*Task inputs:*
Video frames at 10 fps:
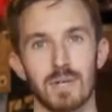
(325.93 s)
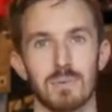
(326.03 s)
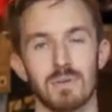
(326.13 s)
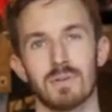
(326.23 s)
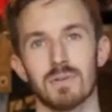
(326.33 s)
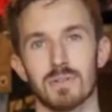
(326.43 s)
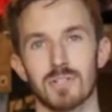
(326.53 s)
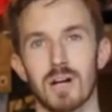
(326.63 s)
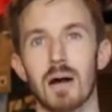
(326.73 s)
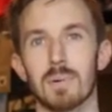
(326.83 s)
the 3D printer in the
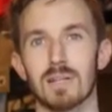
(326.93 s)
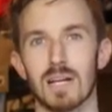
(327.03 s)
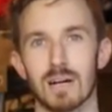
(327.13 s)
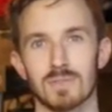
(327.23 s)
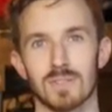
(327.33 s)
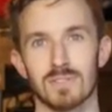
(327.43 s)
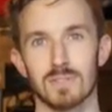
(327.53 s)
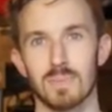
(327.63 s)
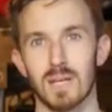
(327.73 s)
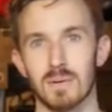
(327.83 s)
shop allows us
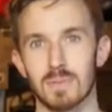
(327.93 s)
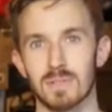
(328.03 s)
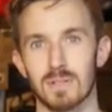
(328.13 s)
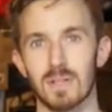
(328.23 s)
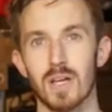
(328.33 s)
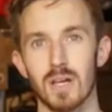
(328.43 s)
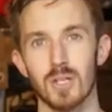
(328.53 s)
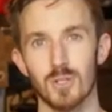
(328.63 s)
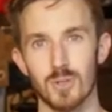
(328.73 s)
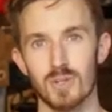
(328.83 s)
to be able to
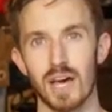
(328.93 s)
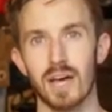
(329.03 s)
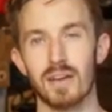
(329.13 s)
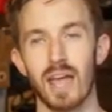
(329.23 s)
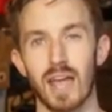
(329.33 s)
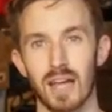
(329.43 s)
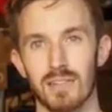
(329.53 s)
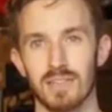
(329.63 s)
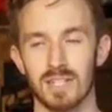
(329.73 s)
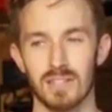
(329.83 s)
do that.
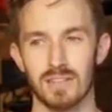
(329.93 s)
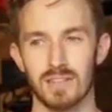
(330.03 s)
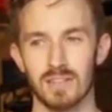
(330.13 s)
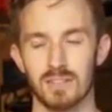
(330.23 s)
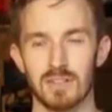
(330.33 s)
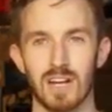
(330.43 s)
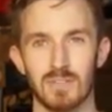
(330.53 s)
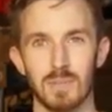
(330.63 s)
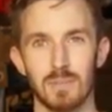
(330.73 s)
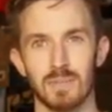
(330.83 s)
And the neat thing is, a
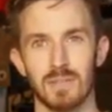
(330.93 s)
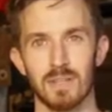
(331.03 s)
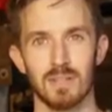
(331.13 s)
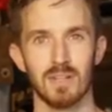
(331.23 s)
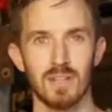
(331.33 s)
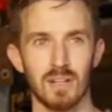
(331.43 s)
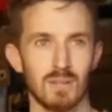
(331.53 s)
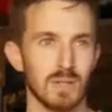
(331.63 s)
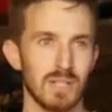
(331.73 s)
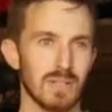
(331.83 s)
lot of people think,
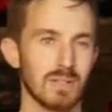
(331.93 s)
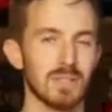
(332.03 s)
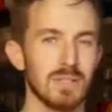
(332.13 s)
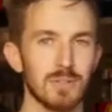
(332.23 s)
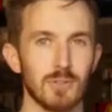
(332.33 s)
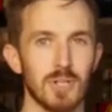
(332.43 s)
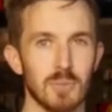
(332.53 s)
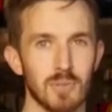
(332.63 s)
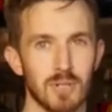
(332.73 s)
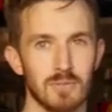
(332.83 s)
well, you can only use
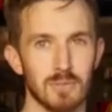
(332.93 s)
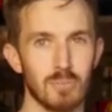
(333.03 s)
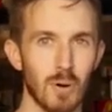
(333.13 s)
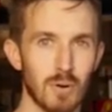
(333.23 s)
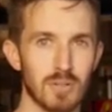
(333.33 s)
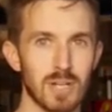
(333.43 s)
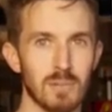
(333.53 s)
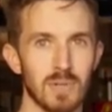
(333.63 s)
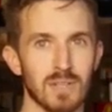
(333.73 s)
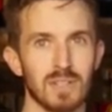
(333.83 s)
3D printing for
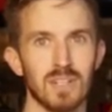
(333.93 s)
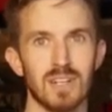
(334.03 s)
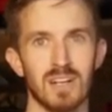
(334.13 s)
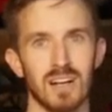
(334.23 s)
prototyping.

*Exercise details:*
Leaving the pictures out, write out all the material above exactly.

*Task answer:*
Video frames at 10 fps:
(325.93 s)
(326.03 s)
(326.13 s)
(326.23 s)
(326.33 s)
(326.43 s)
(326.53 s)
(326.63 s)
(326.73 s)
(326.83 s)
the 3D printer in the
(326.93 s)
(327.03 s)
(327.13 s)
(327.23 s)
(327.33 s)
(327.43 s)
(327.53 s)
(327.63 s)
(327.73 s)
(327.83 s)
shop allows us
(327.93 s)
(328.03 s)
(328.13 s)
(328.23 s)
(328.33 s)
(328.43 s)
(328.53 s)
(328.63 s)
(328.73 s)
(328.83 s)
to be able to
(328.93 s)
(329.03 s)
(329.13 s)
(329.23 s)
(329.33 s)
(329.43 s)
(329.53 s)
(329.63 s)
(329.73 s)
(329.83 s)
do that.
(329.93 s)
(330.03 s)
(330.13 s)
(330.23 s)
(330.33 s)
(330.43 s)
(330.53 s)
(330.63 s)
(330.73 s)
(330.83 s)
And the neat thing is, a
(330.93 s)
(331.03 s)
(331.13 s)
(331.23 s)
(331.33 s)
(331.43 s)
(331.53 s)
(331.63 s)
(331.73 s)
(331.83 s)
lot of people think,
(331.93 s)
(332.03 s)
(332.13 s)
(332.23 s)
(332.33 s)
(332.43 s)
(332.53 s)
(332.63 s)
(332.73 s)
(332.83 s)
well, you can only use
(332.93 s)
(333.03 s)
(333.13 s)
(333.23 s)
(333.33 s)
(333.43 s)
(333.53 s)
(333.63 s)
(333.73 s)
(333.83 s)
3D printing for
(333.93 s)
(334.03 s)
(334.13 s)
(334.23 s)
prototyping.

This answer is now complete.